Und wenn ich morgen sterben müsste…

…dann wüsste ich, ich hätte alles richtig gemacht.

Vor einem halben Jahr erzählte mir eine Freundin von ihrer Cousine, die an Krebs gestorben sei. Ihre Kinder waren 8 und 12 Jahre alt. „Ab dem Moment,“ sagt sie nachdenklich. „Wusste ich, dass ich etwas ändern muss. Wenn ich morgen sterben würde, möchte ich wissen, dass ich bis zu dem Moment alles richtig gemacht habe.“

Sie hat ihre Kinder aus dem Kindergarten und aus der Nachmittagsbetreuung der Schule genommen. „Ich möchte wissen, dass wenn ich morgen sterbe, ich alles genossen habe und meinen Kindern alles gegeben habe – Zeit und ein Zuhause.“

Ich habe Emil und Ida nicht aus dem Kindergarten genommen. Ich schlendere jeden morgen mit den beiden über die Fußgängerbrücke am Isebekkanal, ich beobachte jeden Tag im Frühling wie mehr Blätter an die Bäume kommen, ich höre Emil bei jeder grünen Knospe vor Staunen kreischen, aber ich gehe manchmal alleine in eine Ausstellung, in die Stadt, mit Freunden ins Café, obwohl ich in der Zeit auch die Kinder hätte eher abholen können. Ich mache manchmal bewusst Dinge ganz alleine und genieße sie.
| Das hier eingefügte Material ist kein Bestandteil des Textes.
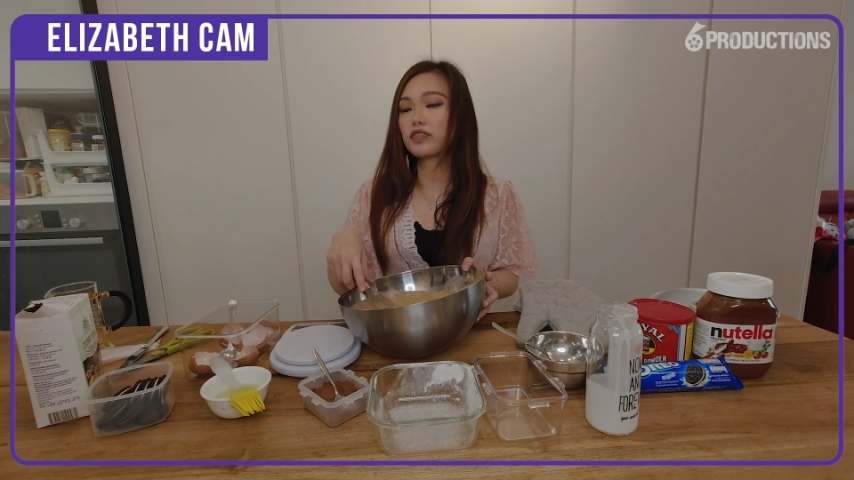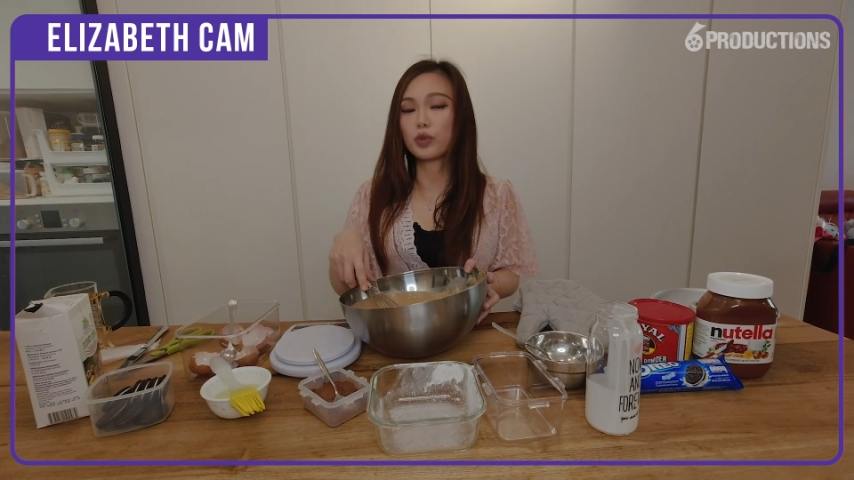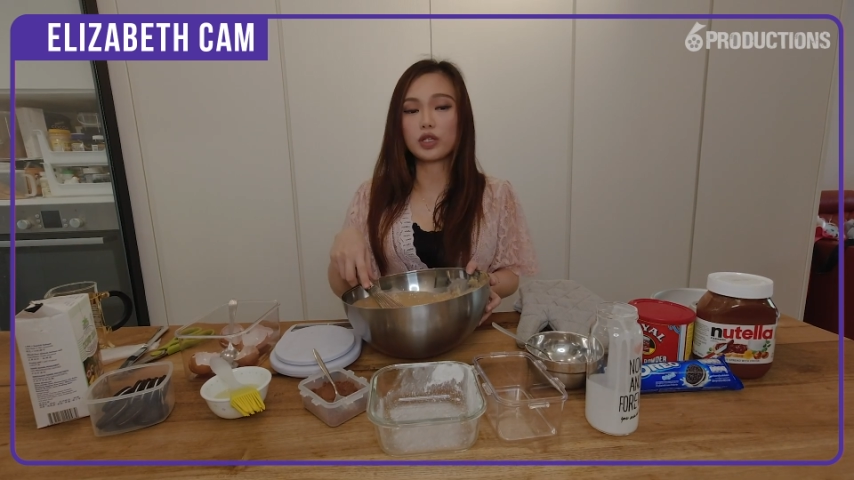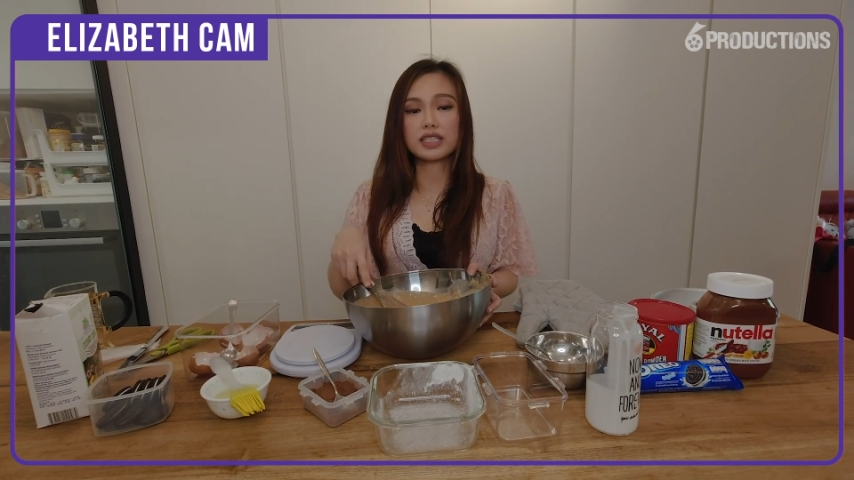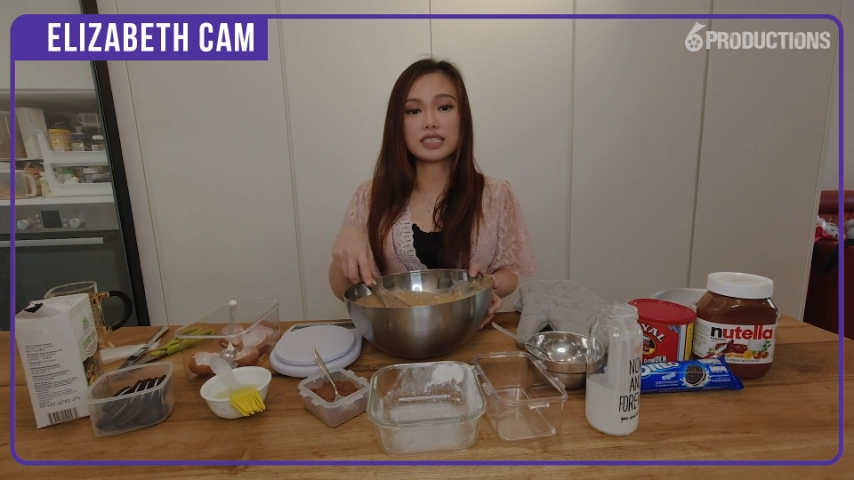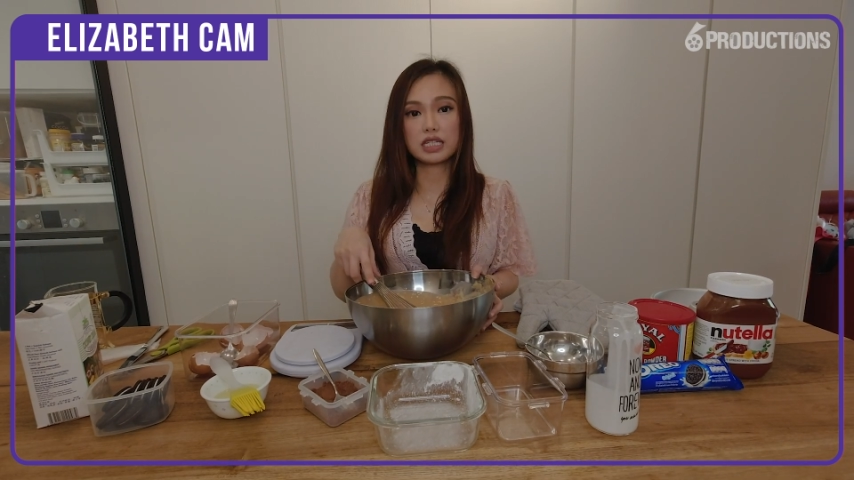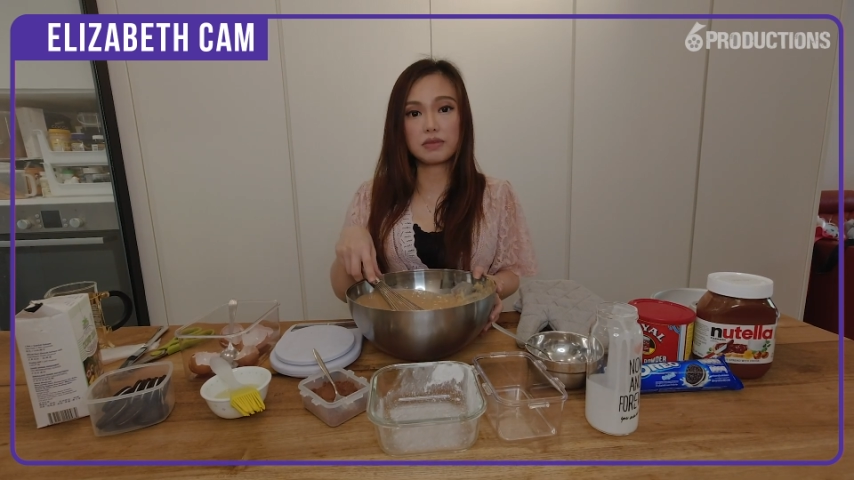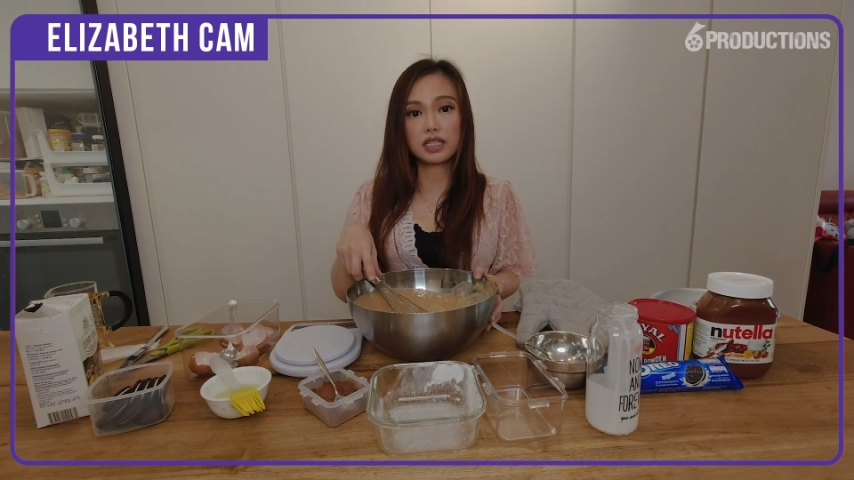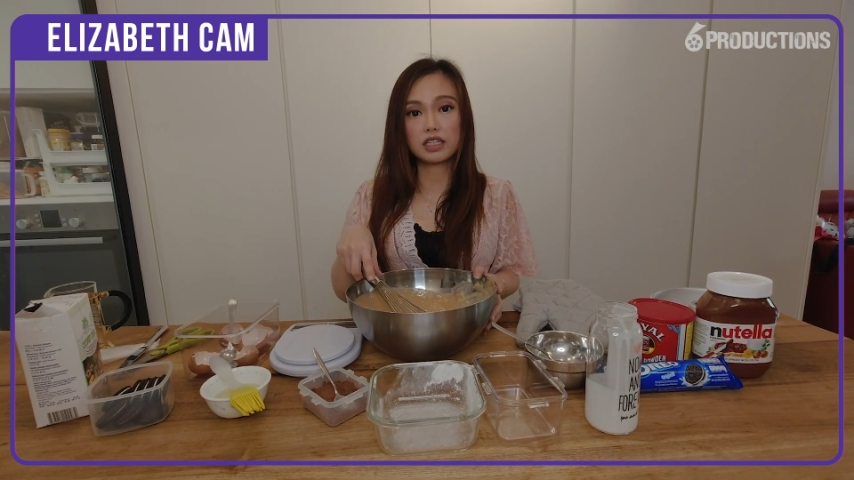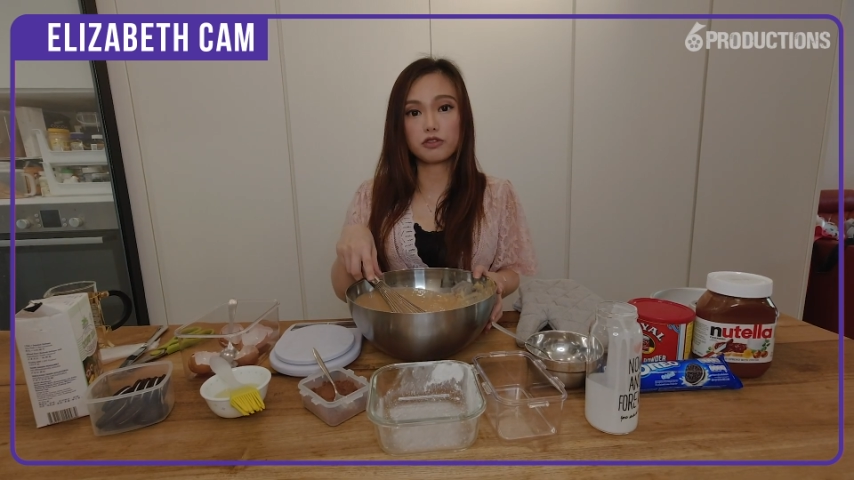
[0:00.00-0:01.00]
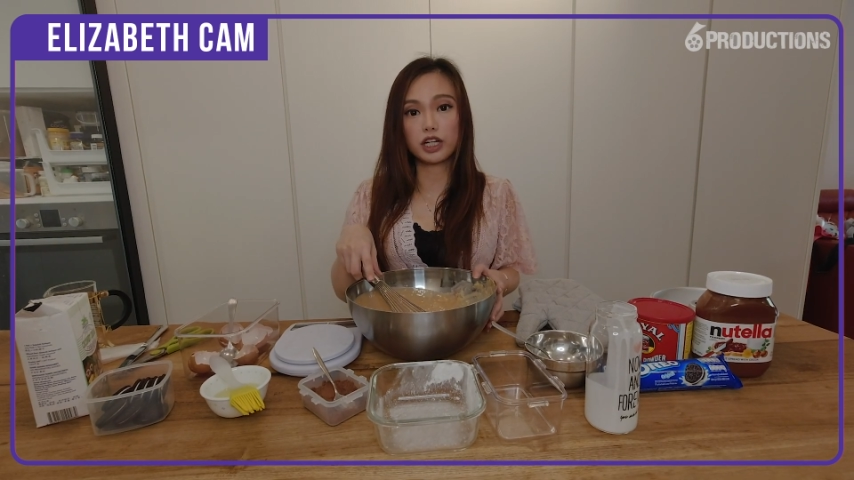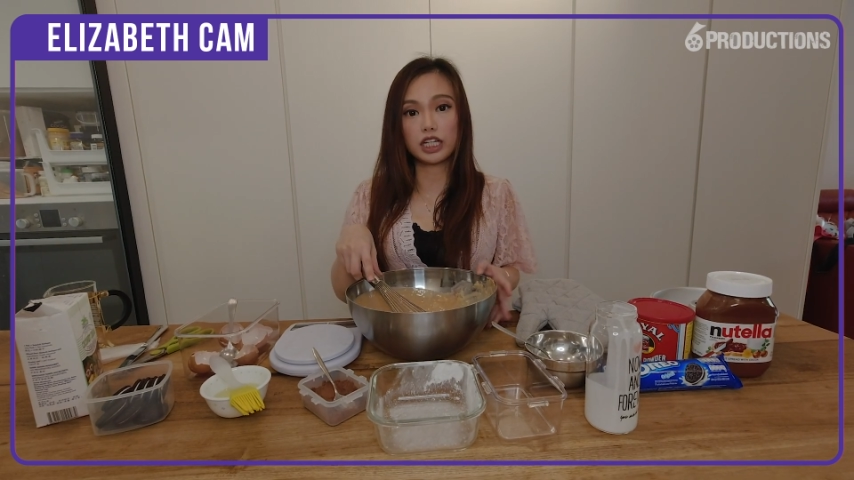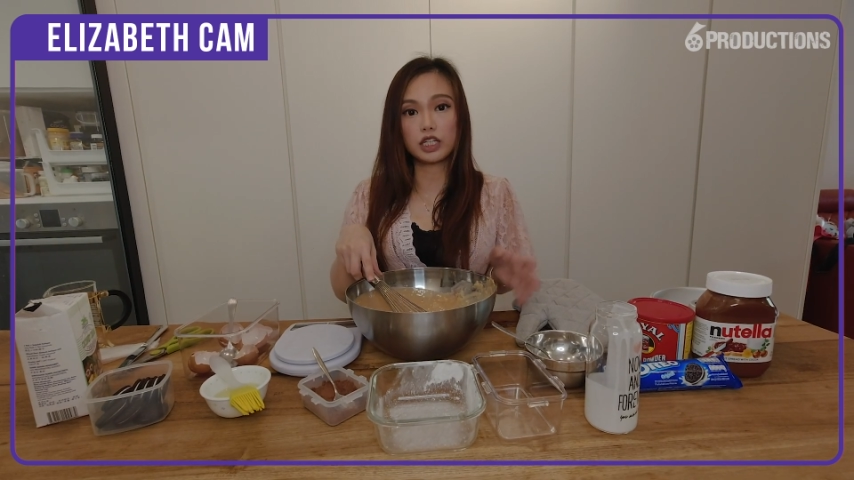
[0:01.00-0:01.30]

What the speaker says: when you're steaming it, right,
Aber ich genieße auch jeden einzelnen Moment, der mir mit ihnen geschenkt wird. Und ganz selten, wenn Emils Wut durch den Supermarkt zetert und schreit, wenn Ida zwei Stunden lang nicht einschlafen will, wenn ich morgens genervt bin, weil wieder ein Gummistiefel fehlt während Ida ihr Glas umstösst, dann sage ich mir: Wenn ich morgen sterben würde, dann möchte ich alles richtig gemacht haben. Dann schreie ich trotzdem, ärgere mich, bin gestresst oder genervt – aber tief in meinem Inneren weiß ich, auch dieser eine Moment ist mir und ihnen so wichtig. Und wenn sie kurz danach einträchtig nebeneinander im Fahrradanhänger sitzen, mir das Rad wieder drei mal umgefallen und dabei meine Tasche zwei mal von der Schulter in den Matsch gerutscht ist (beim dritten mal bin ich so schlau sie gar nicht wieder umzuhängen), dann höre ich Gekicher und zarte, gutgelaunte Stimmen, dann höre ich Ida :Da!Da!Da! rufen und auf einen Hund zeigen und an Tagen, an denen ich weiß, das sich alles richtig gemacht habe steht Emil neben mir in der Schlange beim Bäcker und sagt aus dem Nichts: Mama, weißt du eigentlich wie lieb ich dich habe? Von hier bis in den Himmel.